In che modo prende vita un personaggio letterario? Elias Canetti ha scritto che incontra i suoi personaggi solo dopo averli inventati. Ma devo aver scelto l’esempio sbagliato. Ci sarà pure una scintilla a cui rivolgersi nell’incubo della pagina bianca. Credo sia questa: il desiderio. Nella letteratura, come nella vita, non esiste carattere che non agisca dentro l’obbligo di una mancanza, un vuoto, di una frustrazione. Eccoci. È l’assenza di ciò che desideriamo, il suolo su cui cresce qualsiasi storia. In latino desiderare significa senza stella: de-sidus. Viene agli occhi l’immagine di un cielo notturno, attraversato da filamenti di luce a cui rivolgiamo lo sguardo, magari allungando un braccio come a volerle coglierne uno, e costretti invece a restarcene a mani vuote.

La mancanza di possesso, nella vita come in letteratura, contiene già di per sé un’azione. Qualcosa ci interpella da lontano, ci richiama a sé, dato che il desiderio non è mai una scelta, semmai è un inciampo. La ricerca, il preludio a quanto è destinato ad avverarsi oppure no, è la strada dove giù in fondo intravediamo ciò che vorremmo far nostro. È un sentiero fatto di alti e bassi, che può assumere minore importanza rispetto al semplice fatto di aver cominciato il nostro cammino. Agire, tentare e ritentare spinti verso quello che soddisferebbe i nostri bisogni. Il centro di ogni storia, reale o immaginaria, è qui.

Riflettendo su La Signora Dallowey, sul suo diario Virginia Woolf annota: «Questa volta credo di aver scoperto un filone. Spero di estrarne tutto l’oro… E il mio filone d’oro è molto profondo, in gallerie molto tortuose. Devo avanzare penosamente per sfruttarlo, curvarmi, andare a tastoni.» Fare conoscenza dei propri personaggi, e dei desideri che li muovono, è un processo ricco di incognite. Sarà per questo che leggere è il miglior rimedio alla solitudine: quanti di noi possono dire di aver riconosciuto, prima, e aver avverato, poi, i desideri esplosi lungo le fasi della propria vita? E tuttavia, la mancanza è un elemento essenziale. Se Riccardo III fosse nato re, non esisterebbe uno dei più bei drammi di Shakespeare. Così come se Emma Bovary fosse nata a Parigi e non le fosse stato concesso di desiderare una città più travolgente di quella in cui lei, povera, è costretta a vivere con un marito così poco sensuale. In questo, siamo uno specchio perfetto dei personaggi: la nostra e la loro psicologia è innanzitutto il prodotto dei desideri mancati. L’insoddisfazione innesca il conflitto, necessario per dar via al movimento, quel movimento che edificherà la trama. A voler semplificare, la storia della letteratura potrebbe riassumersi in un’unica formula: in cerca del proprio posto nel mondo, l’eroe contrasta o asseconda le sue pulsioni spinto dai desideri. Cosa ne sarebbe di Anna Karenina senza adulterio? Dove andrebbe a finire Julien Sorel senza l’invidia? È in questo interstizio che si plasma un carattere, nella brama di ottenere qualcosa.

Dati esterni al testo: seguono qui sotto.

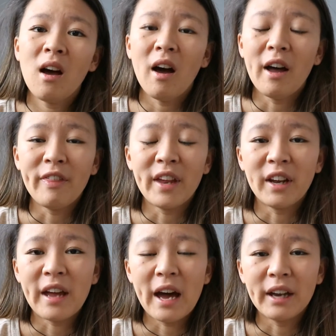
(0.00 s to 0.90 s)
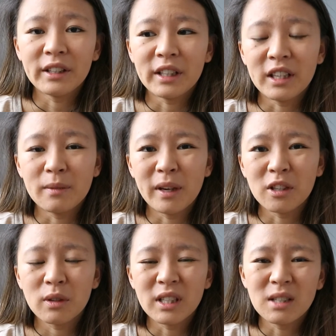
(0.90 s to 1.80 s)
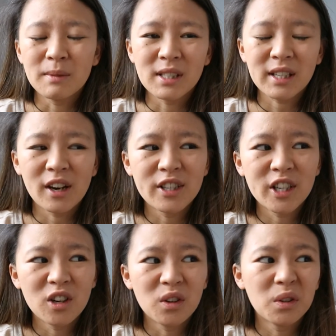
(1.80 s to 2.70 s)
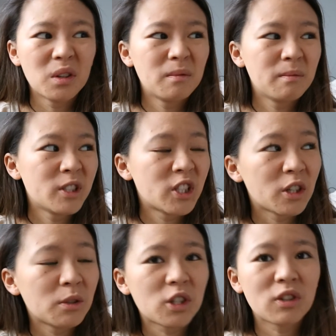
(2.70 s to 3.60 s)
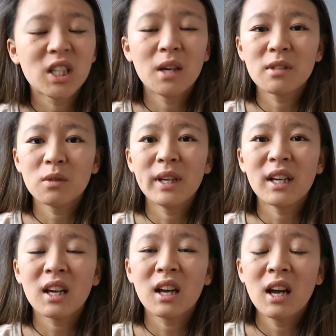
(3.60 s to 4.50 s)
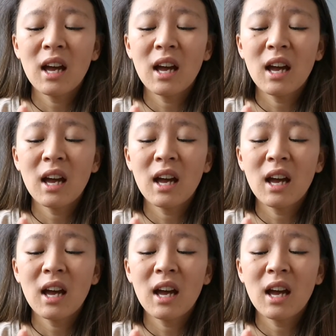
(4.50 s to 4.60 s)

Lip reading: and then I add in about 20 minutes cardio 2 to 3 times a week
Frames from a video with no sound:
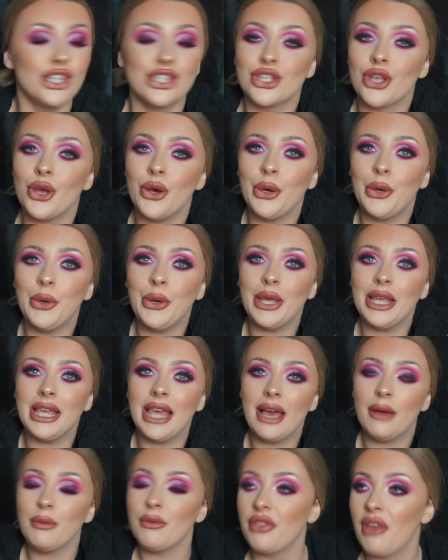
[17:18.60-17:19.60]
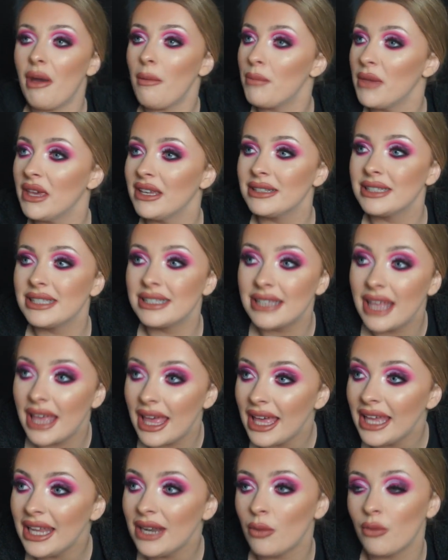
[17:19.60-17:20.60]
So yeah, with that being
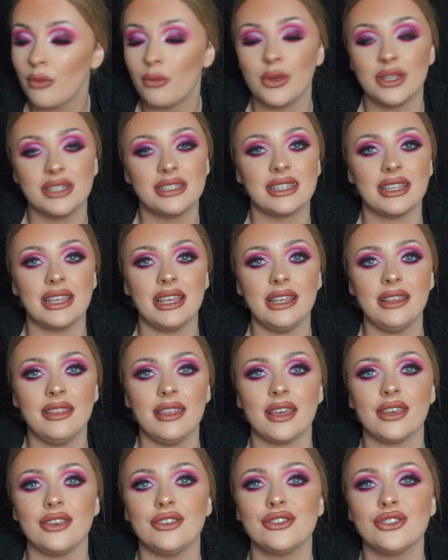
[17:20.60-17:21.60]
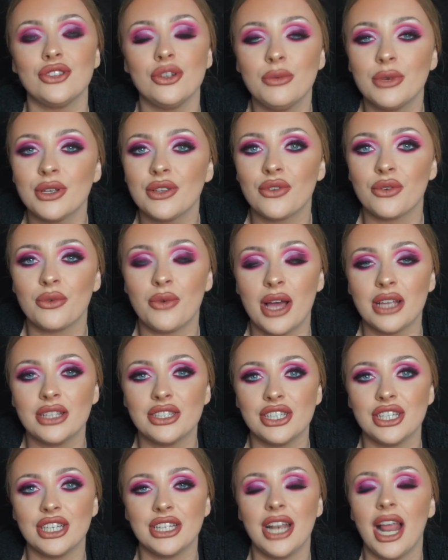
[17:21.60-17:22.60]
said, once again, thank you so much for
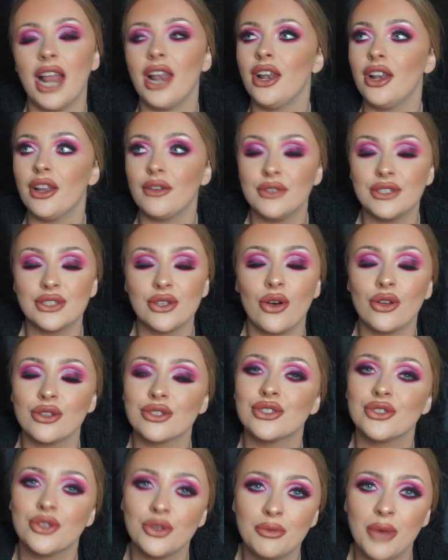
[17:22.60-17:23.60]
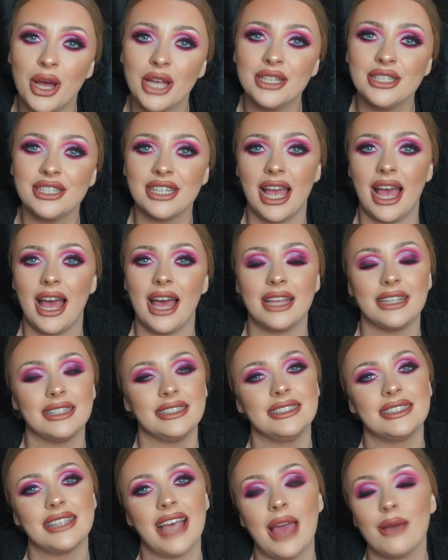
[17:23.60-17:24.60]
watching. Love you all so much,
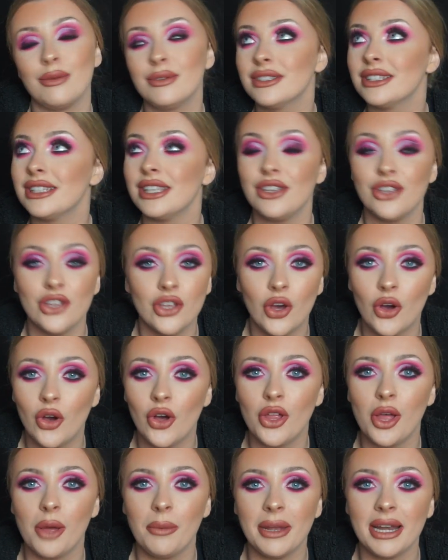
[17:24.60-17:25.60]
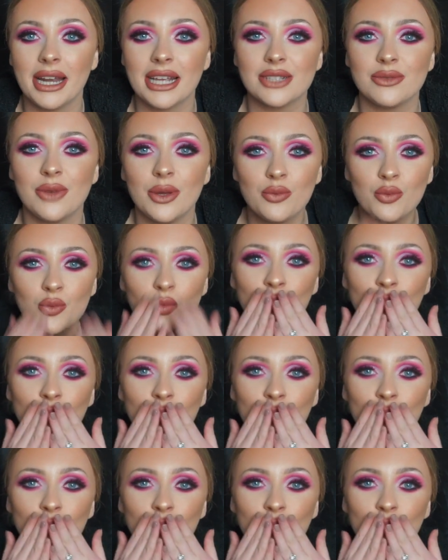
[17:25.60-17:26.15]
and I will see you all on my next one.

Il talento dello scrittore sta nel rendere universale un desiderio soggettivo, legato com’è a uno personaggio e alla sua storia, andando dall’uno a molti per raggiungere la forma di verità più alta in nostro possesso: quella letteraria, menzognera, certo, ma insuperabilmente sincera. Che si tratti di esistenze reali o di finzione, quando una persona o un personaggio vengono accesi dal desiderio, possono dirsi al riparo dalla risacca in cui nella vita si potrebbe procedere anche all’infinito, ma mai nei romanzi. Lasciarsi trascinare dalle cose – la meccanicità del quotidiano –, senza che a muoverci sia una fantasia, un’ambizione o addirittura un sogno, invece di farsi travolgere dal desiderio, atteso, disatteso, espresso, inespresso, morale, immorale, affinché si inneschi l’azione è qualcosa di anti-narrativo. Importante è poi prendere coscienza di quanto non sia decisivo centrare il bersaglio. L’ipotesi o la semplice fantasticheria sono già vita, perché sono azioni, pure se soltanto mentali. Ed essendolo, saranno per sempre ottimo materiale per un romanzo.